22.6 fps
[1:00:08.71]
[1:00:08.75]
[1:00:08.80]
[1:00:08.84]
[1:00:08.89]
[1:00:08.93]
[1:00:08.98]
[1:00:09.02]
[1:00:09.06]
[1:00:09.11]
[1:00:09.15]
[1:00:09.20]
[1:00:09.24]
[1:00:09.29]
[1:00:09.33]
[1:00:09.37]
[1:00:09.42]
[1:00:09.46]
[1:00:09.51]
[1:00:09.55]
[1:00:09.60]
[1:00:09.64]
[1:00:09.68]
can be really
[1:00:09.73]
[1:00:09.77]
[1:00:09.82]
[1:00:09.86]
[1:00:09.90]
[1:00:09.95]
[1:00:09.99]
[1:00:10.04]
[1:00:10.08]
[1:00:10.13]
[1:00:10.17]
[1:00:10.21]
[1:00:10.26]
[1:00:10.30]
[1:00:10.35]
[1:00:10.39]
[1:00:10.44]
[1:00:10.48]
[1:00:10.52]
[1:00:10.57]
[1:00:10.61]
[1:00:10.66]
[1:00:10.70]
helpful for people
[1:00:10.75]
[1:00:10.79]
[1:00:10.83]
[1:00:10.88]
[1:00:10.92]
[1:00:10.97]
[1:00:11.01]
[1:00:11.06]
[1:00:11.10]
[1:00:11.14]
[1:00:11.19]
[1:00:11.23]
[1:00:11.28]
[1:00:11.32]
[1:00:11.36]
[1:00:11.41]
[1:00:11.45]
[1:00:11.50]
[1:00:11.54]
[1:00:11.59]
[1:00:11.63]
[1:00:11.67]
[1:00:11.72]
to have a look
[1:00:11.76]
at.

★ ★ ★ ★

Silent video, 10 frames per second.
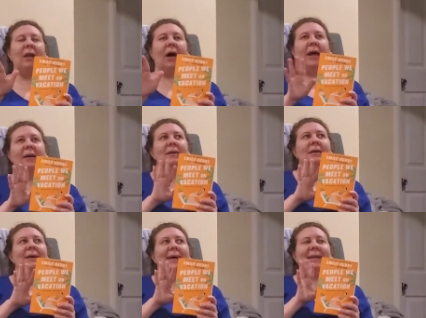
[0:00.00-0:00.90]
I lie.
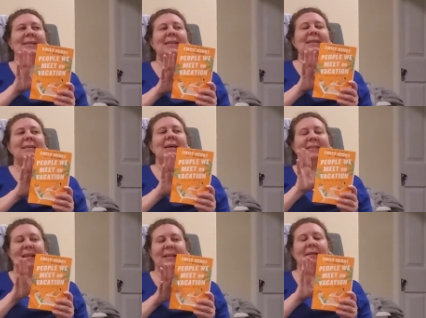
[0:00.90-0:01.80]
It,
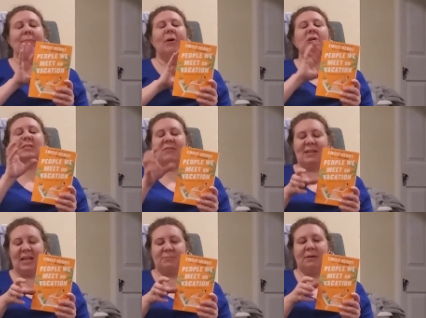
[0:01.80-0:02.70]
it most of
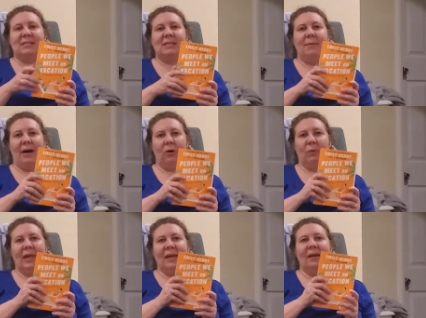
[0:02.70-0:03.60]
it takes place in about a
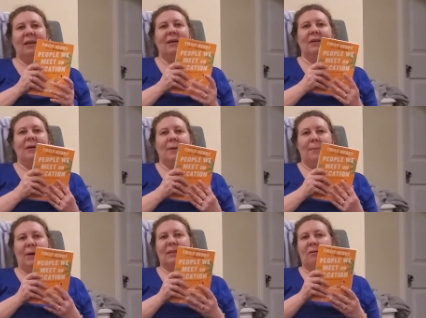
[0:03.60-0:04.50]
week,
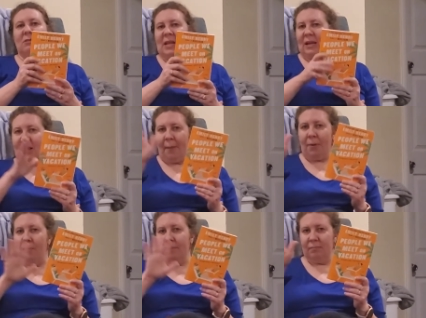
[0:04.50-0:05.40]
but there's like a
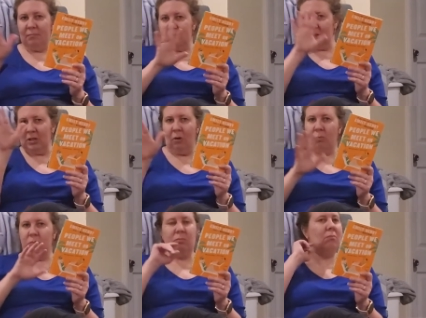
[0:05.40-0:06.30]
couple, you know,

★ ★ ★ ★

Aim of the task - Copy out only the lines above from the one with "[1:00:09.33]" to the one with "[1:00:10.26]", inclusive, exactly as they stand.

Written reply -
[1:00:09.33]
[1:00:09.37]
[1:00:09.42]
[1:00:09.46]
[1:00:09.51]
[1:00:09.55]
[1:00:09.60]
[1:00:09.64]
[1:00:09.68]
can be really
[1:00:09.73]
[1:00:09.77]
[1:00:09.82]
[1:00:09.86]
[1:00:09.90]
[1:00:09.95]
[1:00:09.99]
[1:00:10.04]
[1:00:10.08]
[1:00:10.13]
[1:00:10.17]
[1:00:10.21]
[1:00:10.26]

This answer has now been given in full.